Créée il y a 16 ans, au Théâtre de la Ville de Paris, Rain est de ces pièces qui marquent à jamais un répertoire. C’est sans doute la raison pour laquelle elle est également la première création qu’Anne Teresa De Keersmaeker a accepté de transmettre à une autre compagnie. En 2011, Jakub Truszkowski a ainsi été chargé de diriger les répétitions de Rain pour les danseurs du Ballet de l’Opéra de Paris. Une mission sur mesure pour le danseur de la compagnie Rosas qui a lui-même participé à la création de cette pièce.

« J’avais travaillé avec Anne Teresa sur In Real Time, une pièce massive de trois heures, avec un ensemble de jazz, une troupe de théâtre danse et les danseurs de Rosas. Je venais à l’époque de rejoindre la compagnie et Anne Teresa m’avait demandé de créer une phrase opposée à celle qu’elle venait de chorégraphier, ce qui a donné une sorte de dialogue homme/femme qu’on a repris dans Rain, une version “dansée” d’In Real Time », se rappelle Jakub Truszkowski.

Fruit d’un travail mathématique et géométrique d’une extrême précision, Rain est composé de lignes droites, courbes et diagonales, de spirales, de sauts, de chutes et de rebonds, soit autant de voies empruntées pour souligner les relations entre l’individu et le groupe. « De nombreuses créations en danse sont basées sur l’émotion ou la narration. Alors que lorsqu’on regarde le travail d’Anne Teresa De Keersmaeker, cela n’implique aucun de ces deux éléments. C’est un mécanisme intéressant, qui débute de manière très mathématique et précise, mais qui, au fur et à mesure, s’humanise et devient plus organique », explique Jakub Truszkowski.

« On ne raconte donc pas d’histoire. Les mouvements deviennent l’histoire. »

— Jakub Truszkowski

Inspiré par le roman du même nom de Kirsty Gunn, Rain marque la troisième rencontre artistique entre Anne Teresa De Keersmaeker et Steve Reich. La chorégraphe s’appuie sur la musique répétitive et minimaliste du compositeur américain pour engager ses danseurs dans une véritable course contre le temps sur Music for 18 Musicians, une pièce dont le point de départ est le souffle des clarinettistes.

Transmission

Directeur des répétitions de Rain auprès des danseurs du Ballet de l’Opéra de Paris en 2011, Jakub Truszkowski s’est également chargé de transmettre la chorégraphie d’Anne Teresa De Keersmaeker aux 10 interprètes de la compagnie Rosas qui monteront sur scène jeudi soir à Montréal. Un exercice périlleux qui demande bien plus que l’apprentissage des mouvements de cette pièce.

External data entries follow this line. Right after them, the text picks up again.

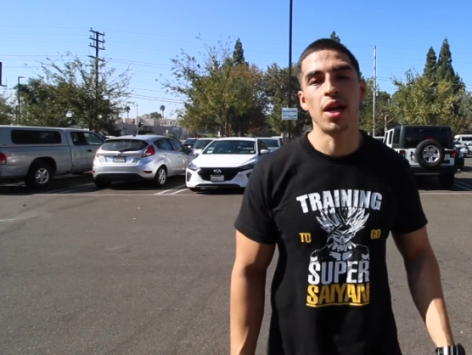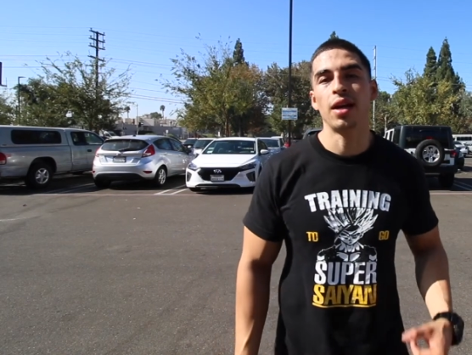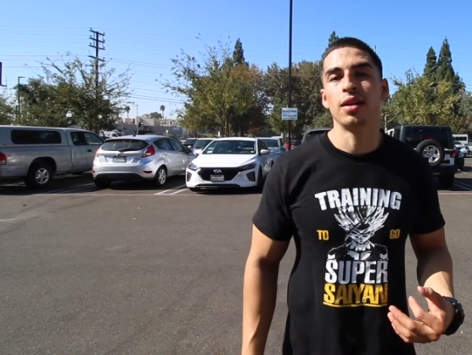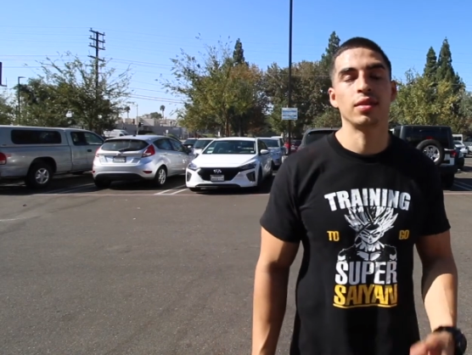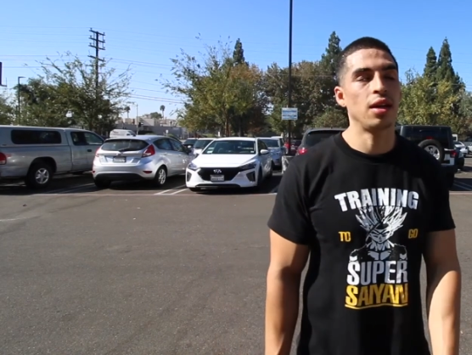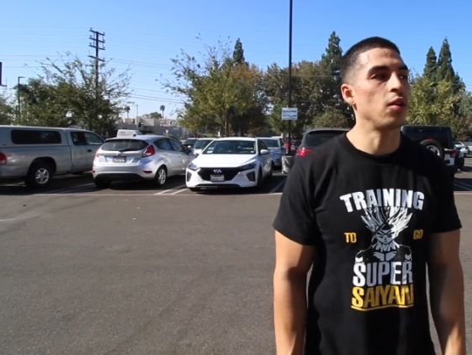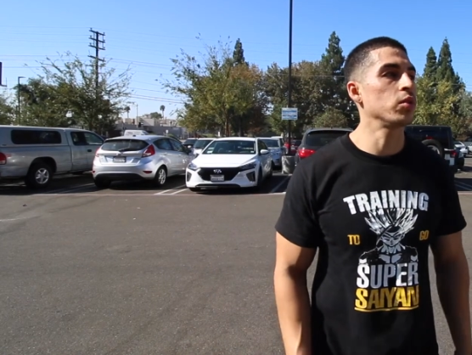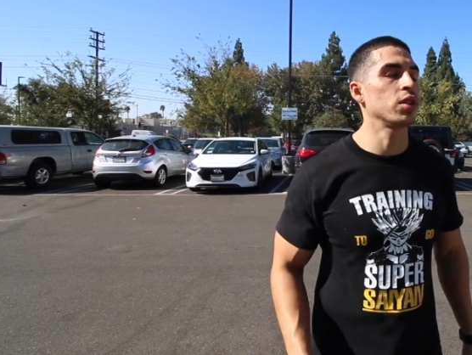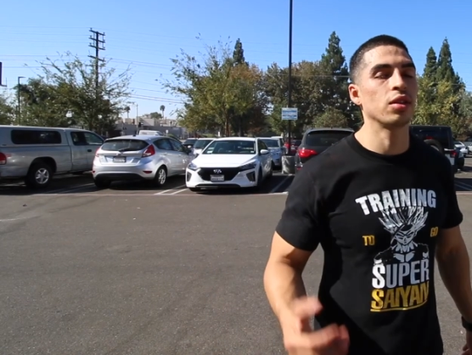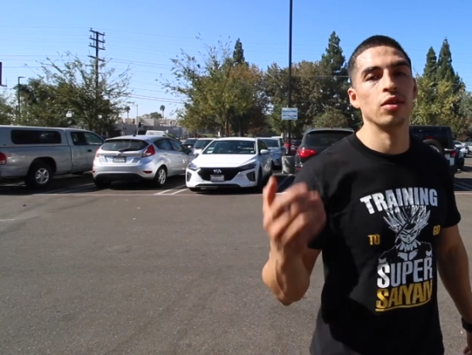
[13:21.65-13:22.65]
Like I said, I
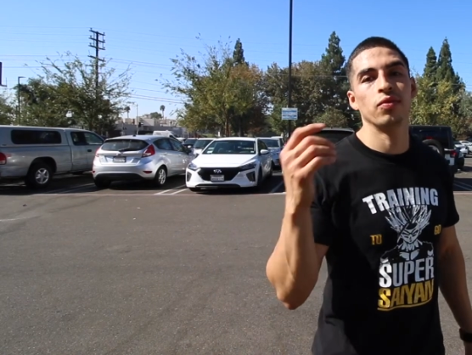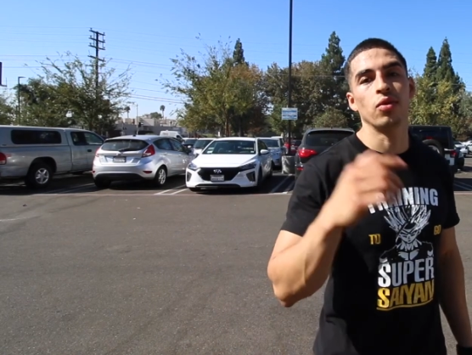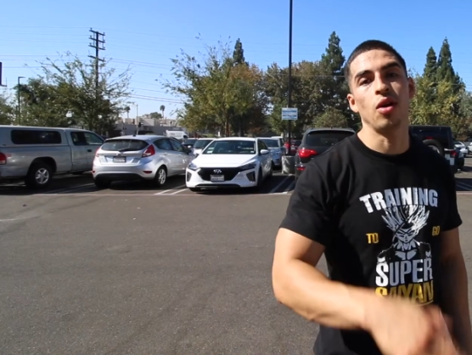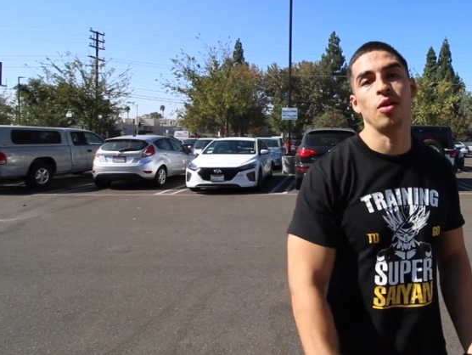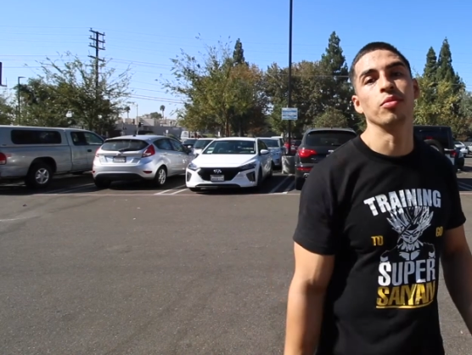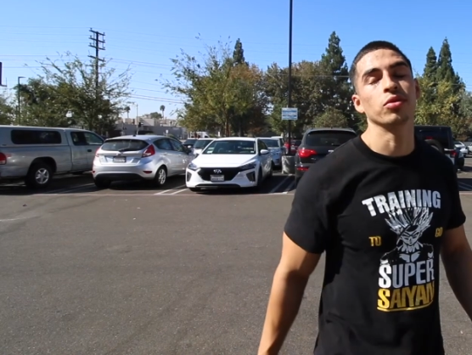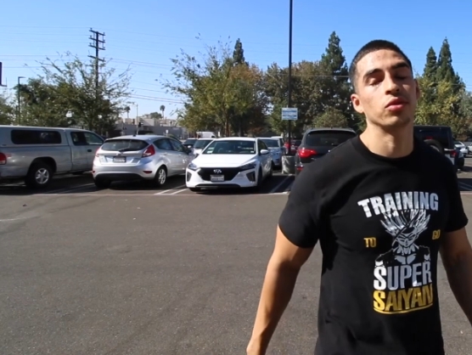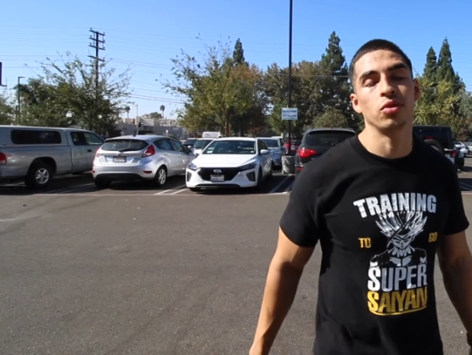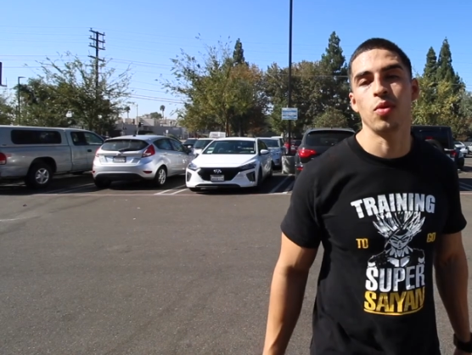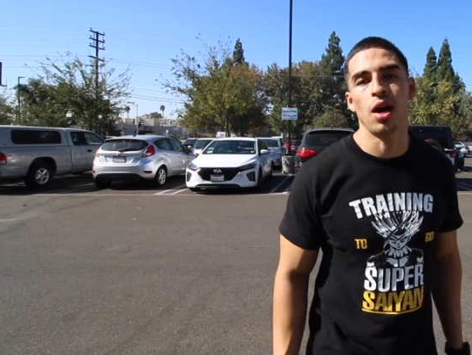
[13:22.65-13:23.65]
was in there for
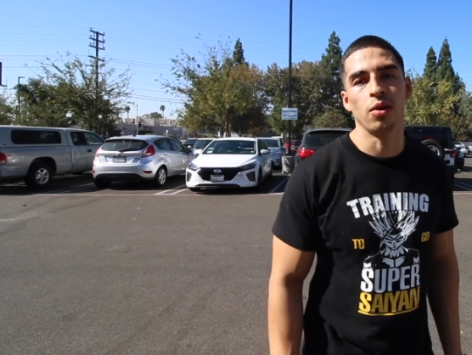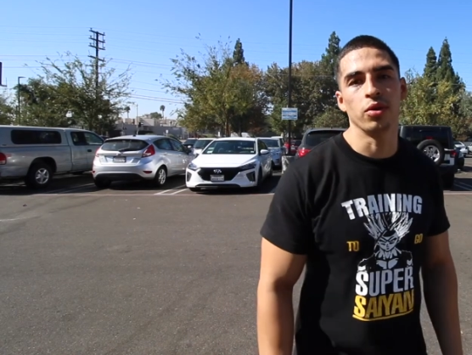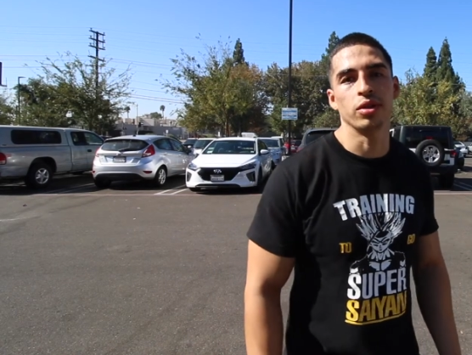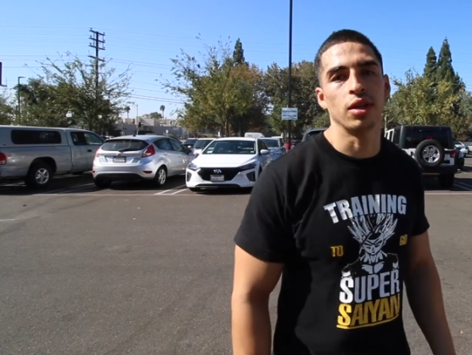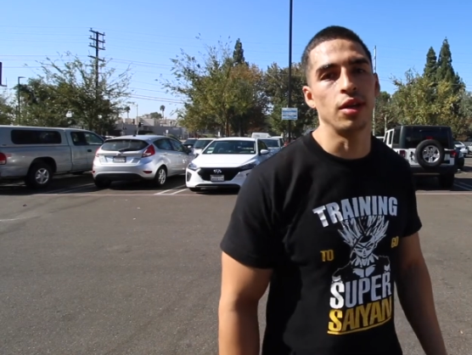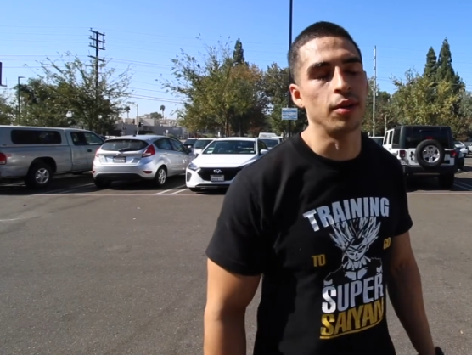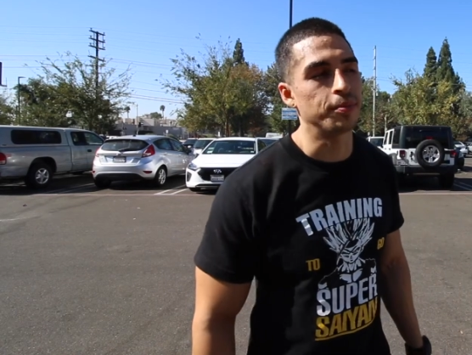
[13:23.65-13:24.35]
almost 2 hours, and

« Au-delà des mouvements, les danseurs doivent aussi assimiler la philosophie de la compagnie. On a consacré deux mois à l’apprentissage des interprètes du Ballet de l’Opéra de Paris alors qu’ils sont habitués à apprendre du Balanchine en trois semaines ! Quand on enseigne une chorégraphie comme Rain, on doit également transmettre un vocabulaire, une technique pour leur permettre de comprendre comment bouger », précise Jakub Truszkowski. « Les danseurs capables d’effectuer de brillants mouvements ont parfois de la difficulté à simplement se tenir debout sur scène en étant eux-mêmes », conclut le directeur des répétitions.